The guard of the Aberdeen train said that he had looked out of the window of the rear coach at Longforgan as the train picked up speed. He saw the starting signal giving "a poor off" (in other words, somewhere between the "on" and "off" positions), estimating that it was raised 7.4°, but assumed that it had already been put back to Danger after the locomotive had passed it and perhaps had not quite returned to the horizontal position. It is not clear if the guard could have seen the starting signal exactly as the driver would have seen it. The subsequent public inquiry found that the guard was not to blame.

Why the driver passed the signal remained a mystery. The inquiry speculated that he may have been looking back towards the signal box, or checking that the train was clear of the level crossing. As he then looked up towards the signal he might have concluded that it had moved since he had last seen it and that it had, therefore, been cleared by the signalman. From a position below the signal and fairly close to it, he may also have overestimated the angle of the arm.

Various operating staff who saw the signal before and after the accident also gave evidence that the arm was not properly horizontal, including some who said that the degree of elevation appeared to increase as they got closer to it. It was later found that the signal post bracket was badly bent.

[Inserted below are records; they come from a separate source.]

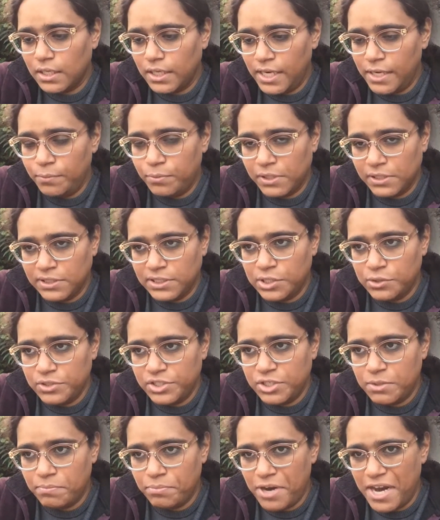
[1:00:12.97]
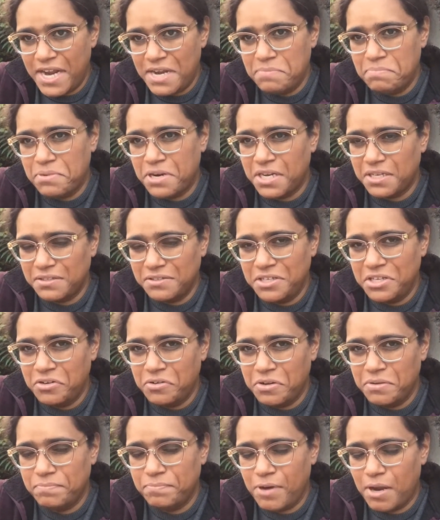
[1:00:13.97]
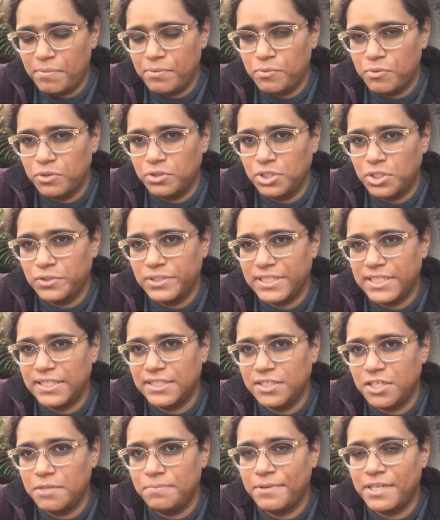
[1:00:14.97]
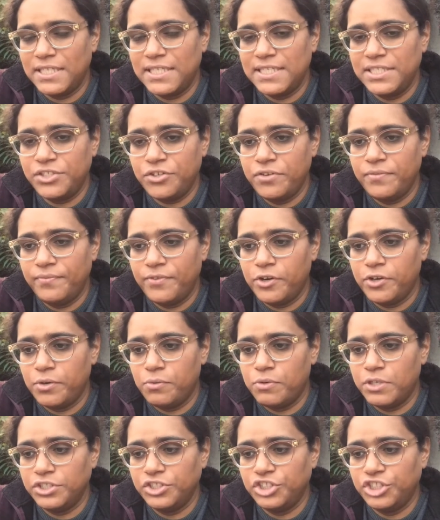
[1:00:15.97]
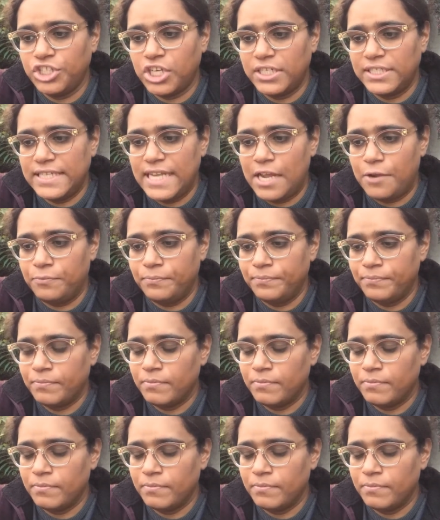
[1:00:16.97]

it will toast your bread but you know it probably won't toast it as good but at least your inverter wouldn't shut down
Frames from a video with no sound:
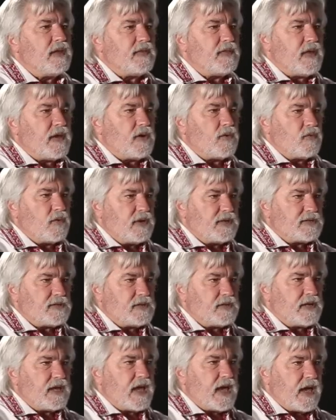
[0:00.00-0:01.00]
that they
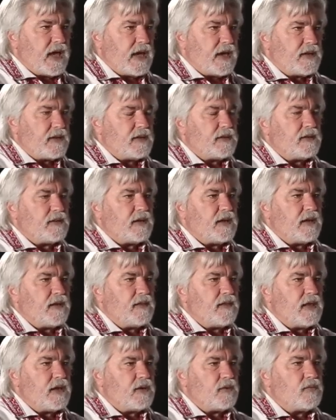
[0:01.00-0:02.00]
originally had, and,
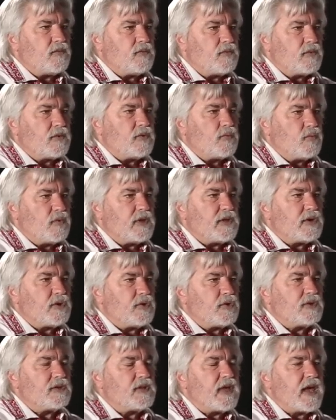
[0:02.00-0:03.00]
and they really
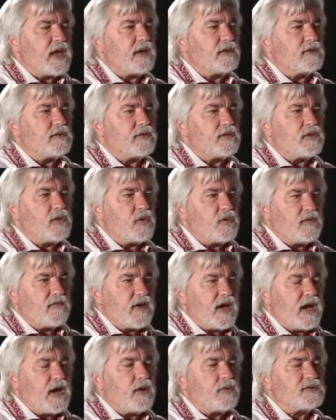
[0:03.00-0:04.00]
couldn't handle the load
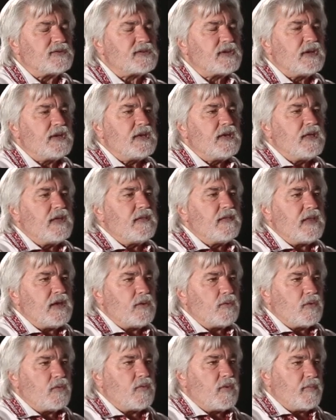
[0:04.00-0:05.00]
of a house,
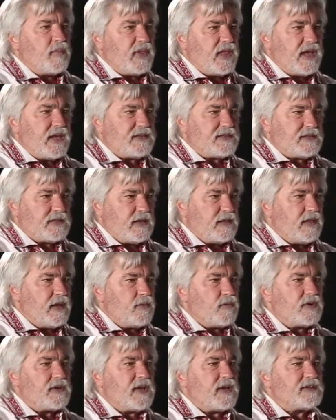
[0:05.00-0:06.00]
they were replaced and
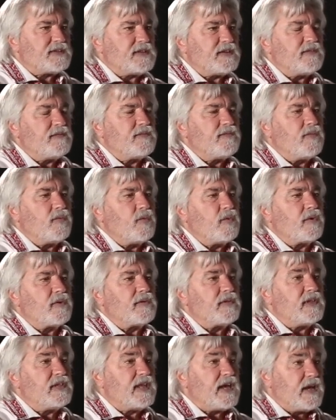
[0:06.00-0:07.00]
they were destined for
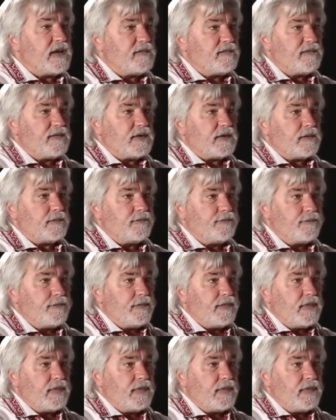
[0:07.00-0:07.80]
the landfill.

The bracket may have been struck by a chain hanging from a wagon, or perhaps by engineers' machinery working on the lineside.

In addition, the signalling at Longforgan was basic and lacking in many safety features. The Starting signal had no AWS that would have warned the driver of the Aberdeen train, nor was there an adjuster for the pull wire. There was also no repeater in the signal box, nor was a detonator placer provided.